Что из этого всего выйдет, он не знал и даже не думал. Он чувствовал, что все его доселе распущенные, разбросанные силы были собраны в одно и с страшною энергией были направлены к одной блаженной цели. И он был счастлив этим. Он знал только, что сказал ей правду, что он ехал туда, где была она, что все счастье жизни, единственный смысл жизни он находил теперь в том, чтобы видеть и слышать ее. И когда он вышел из вагона в Бологове, чтобы выпить сельтерской воды, и увидал Анну, невольно первое слово его сказало ей то самое, что он думал. И он рад был, что сказал ей это, что она знает теперь это и думает об этом. Он не спал всю ночь. Вернувшись в свой вагон, он не переставая перебирал все положения, в которых ее видел, все ее слова, и в его воображении, заставляя замирать сердце, носились картины возможного будущего.

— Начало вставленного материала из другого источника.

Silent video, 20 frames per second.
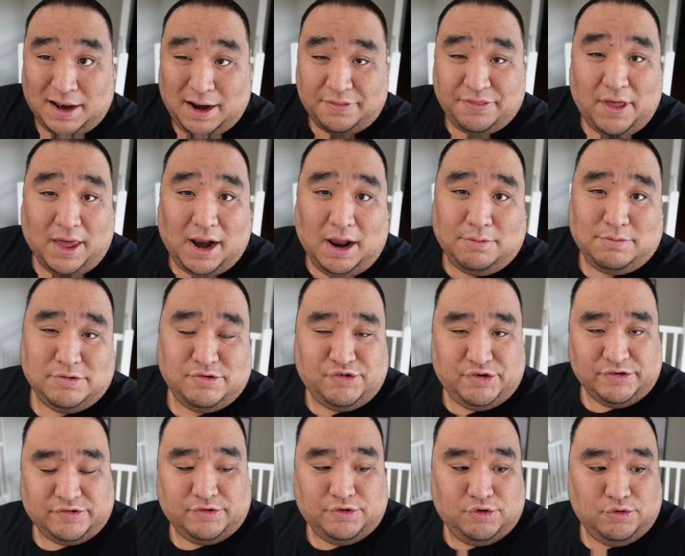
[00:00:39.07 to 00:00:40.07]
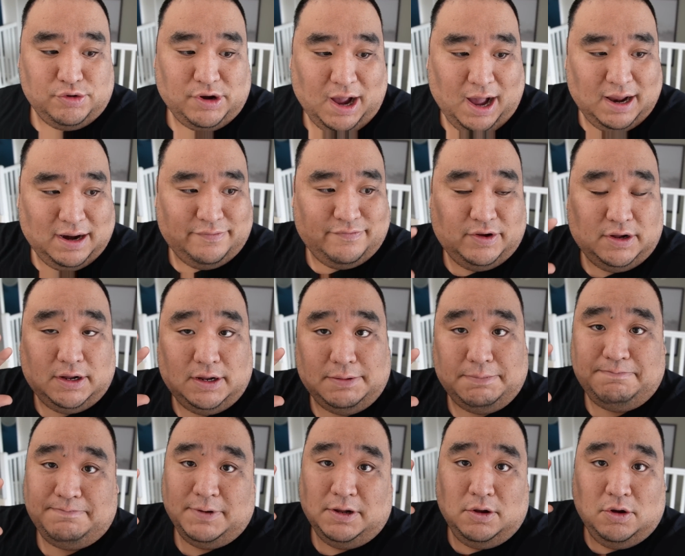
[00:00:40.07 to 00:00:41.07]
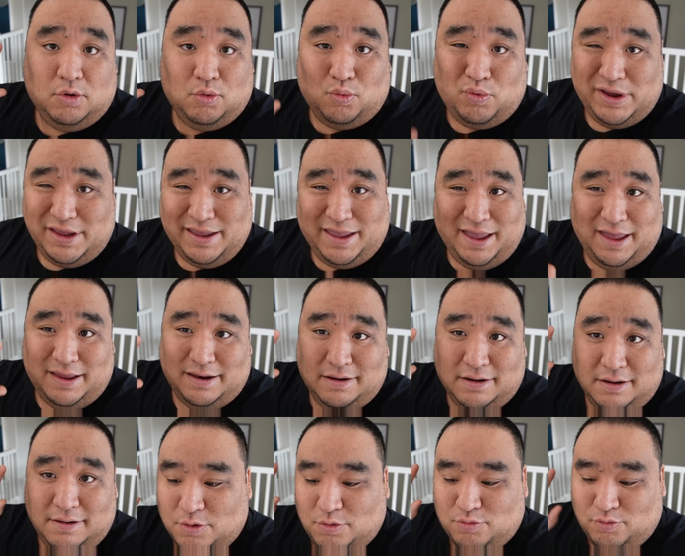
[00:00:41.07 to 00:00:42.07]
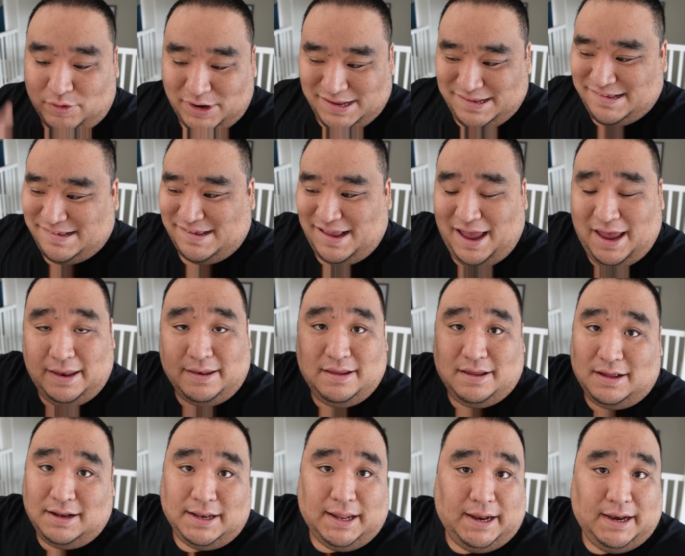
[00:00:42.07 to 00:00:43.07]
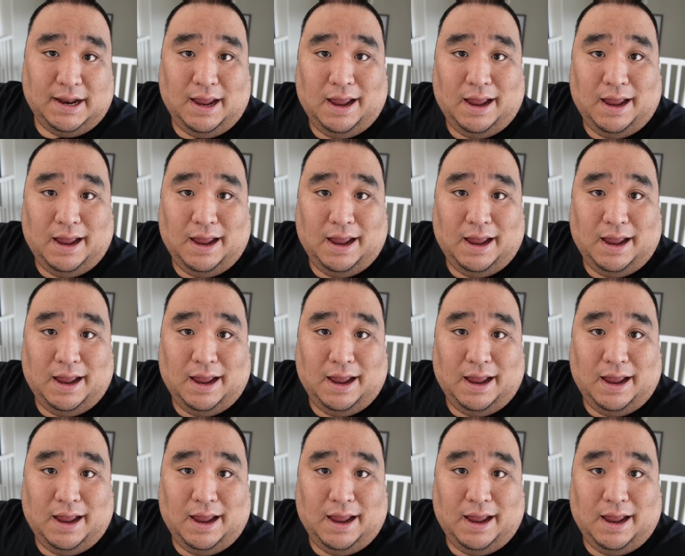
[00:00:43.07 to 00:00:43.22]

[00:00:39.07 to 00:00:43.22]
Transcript: And I thought I would just do kind of a weekend reset, clean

Когда в Петербурге он вышел из вагона, он чувствовал себя после бессонной ночи оживленным и свежим, как после холодной ванны. Он остановился у своего вагона, ожидая ее выхода. «Еще раз увижу, – говорил он себе, невольно улыбаясь, – увижу ее походку, ее лицо; скажет что-нибудь, поворотит голову, взглянет, улыбнется, может быть». Но прежде еще, чем он увидал ее, он увидал ее мужа, которого начальник станции учтиво проводил между толпою. «Ах, да! муж!» Теперь только в первый раз Вронский ясно понял то, что муж было связанное с нею лицо. Он знал, что у ней есть муж, но не верил в существование его и поверил в него вполне, только когда увидел его, с его головой, плечами и ногами в черных панталонах; в особенности когда он увидал, как этот муж с чувством собственности спокойно взял ее руку.